Verification Procedures Every Business Should Implement

Technical detection of deepfakes is an arms race that defenders are currently losing. The most reliable defence is procedural: establishing verification systems that do not rely on visual or auditory identity confirmation alone. The following measures should form the foundation of your organisation's approach to secure video conferencing.

Out-of-Band Verification for Sensitive Requests

Any request made during a video call that involves financial transactions, changes to sensitive data, or deviations from normal procedures should be verified through a separate communication channel. If someone requests a wire transfer during a Zoom call, verify the request by calling their known mobile number, sending a message through your internal messaging platform, or confirming in person. The key is that the verification must occur through a channel that is independent of the potentially compromised video call.

Pre-Shared Authentication for High-Stakes Calls

For video conferences where significant decisions will be made — board meetings, financial reviews, contract negotiations — consider implementing a pre-shared authentication step. Before the call begins, each participant confirms their attendance through a separate channel (such as a text message or internal chat) using a pre-agreed reference number or code word. This confirms that the real individuals are actually joining the call.

Meeting Hygiene Practices

Simple procedural habits can significantly reduce the risk of deepfake video call fraud:

  • Use authenticated meeting platforms: Ensure your video conferencing platform requires participants to authenticate with their organisational credentials before joining. Avoid using generic meeting links that anyone can access.
  • Maintain a waiting room: Use the waiting room feature to verify participants before admitting them to the call. This prevents attackers from joining uninvited.
  • Record sensitive meetings: Recording high-stakes video calls (with appropriate consent) creates an audit trail and may deter attackers who know their deepfake footage could be analysed later.
  • Limit meeting information: Do not share meeting links, times, or agendas publicly or in unsecured channels. The more information an attacker has about a scheduled meeting, the easier it is for them to plan a deepfake impersonation.

Preparing Your Organisation for the Deepfake Era

Deepfake video call fraud is still relatively rare compared to email-based phishing or traditional vishing attacks, but its potential for causing catastrophic financial losses makes it a threat that no business can afford to ignore. The technology is becoming cheaper, more accessible, and more convincing, and it is reasonable to expect that attacks targeting small and medium-sized businesses will become more common in the coming years.

Start by having an honest conversation with your team about the fact that video calls can no longer be treated as a reliable form of identity verification. This is a difficult message to communicate, because it undermines a tool that most of us use and trust every day, but acknowledging the reality is the first step towards building effective defences.

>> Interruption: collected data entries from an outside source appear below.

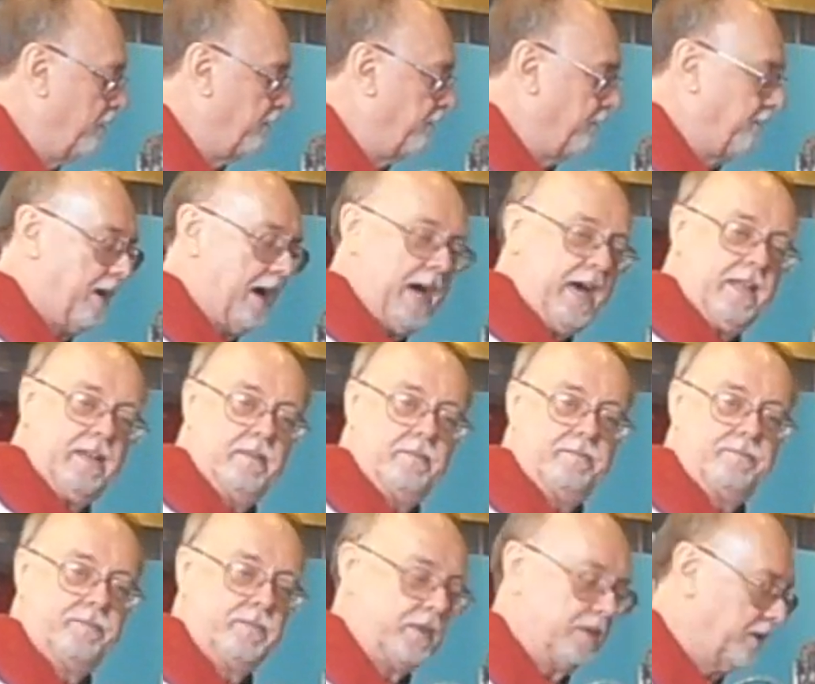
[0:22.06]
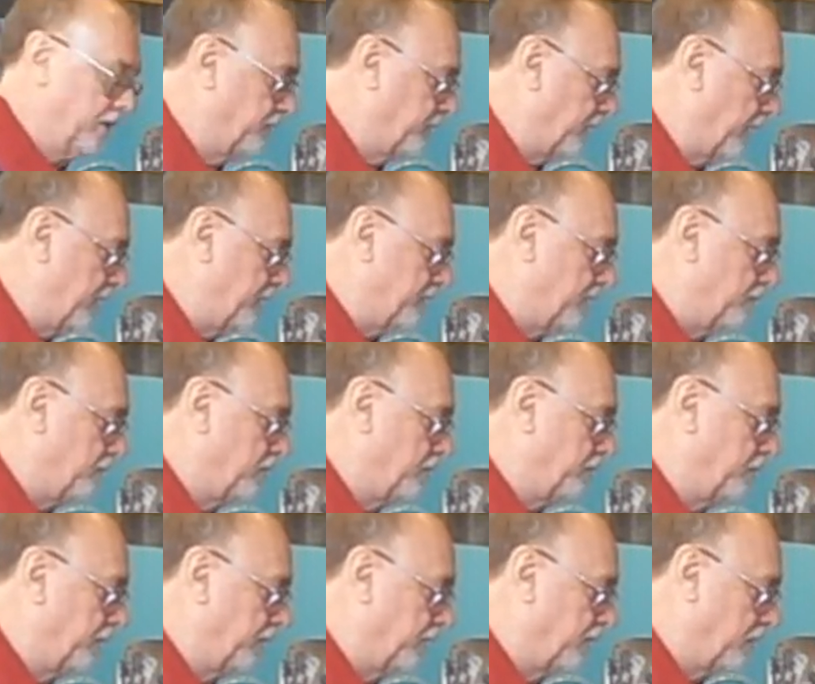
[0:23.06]
fat. In this case, I'm
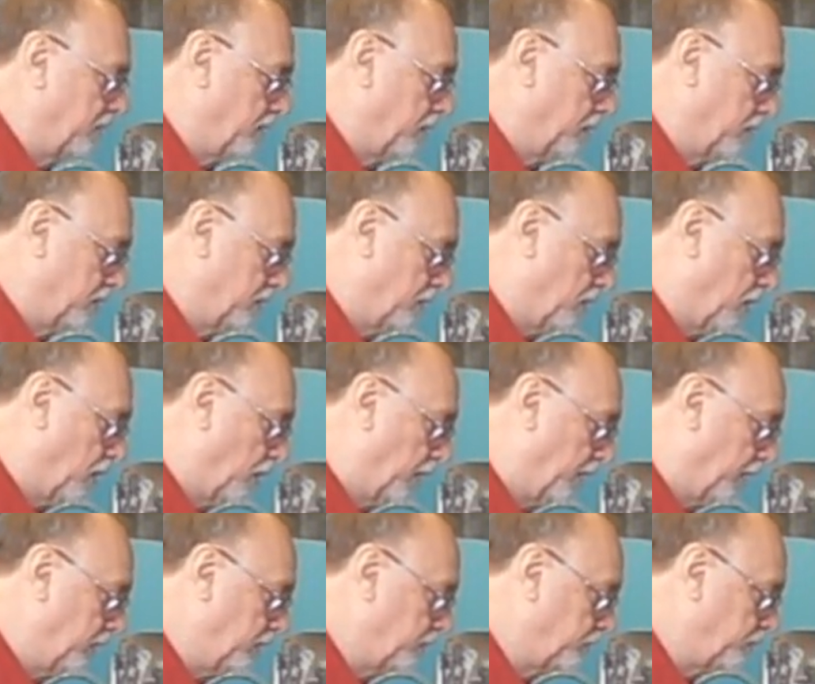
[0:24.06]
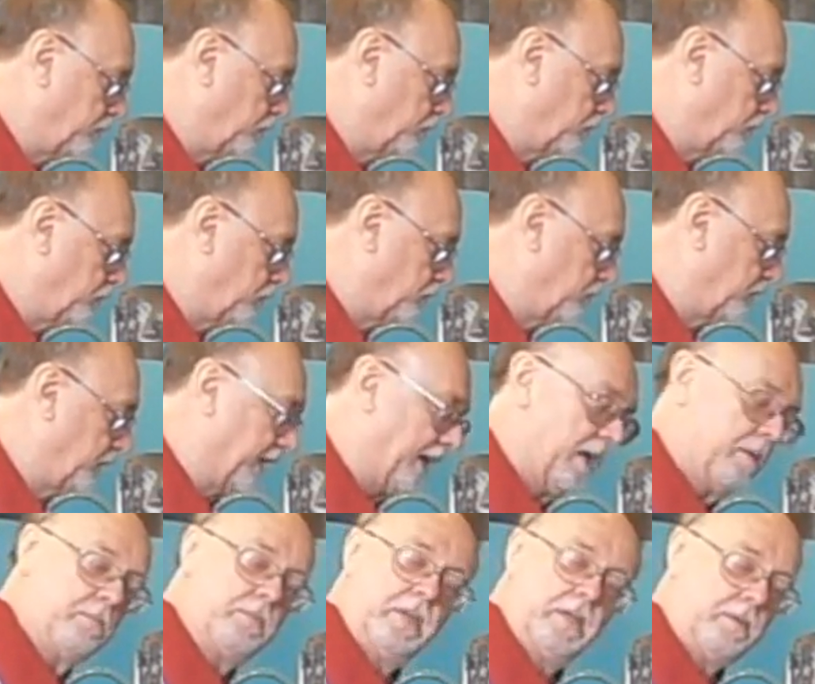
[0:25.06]
using oil.
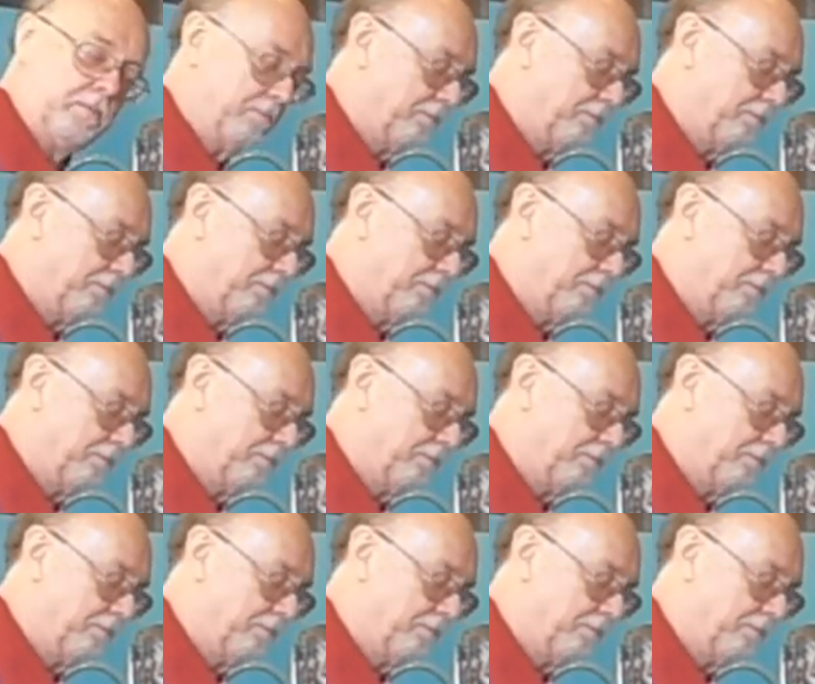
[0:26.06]
Can be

Next, implement the procedural safeguards described above — out-of-band verification, pre-shared authentication, and disciplined meeting hygiene. These measures do not require expensive technology or specialised expertise; they require only a commitment to following a consistent process, even when it feels unnecessary.

Finally, stay informed. The deepfake landscape is evolving rapidly, and the detection techniques and countermeasures that are effective today may need to be updated as the technology advances. Regular security awareness training that includes information about deepfake threats, combined with periodic reviews of your verification procedures, will help ensure that your organisation remains resilient as this threat continues to grow.

The era when seeing was believing is over. But with the right policies, the right training, and a healthy dose of procedural discipline, your business can navigate this new reality with confidence.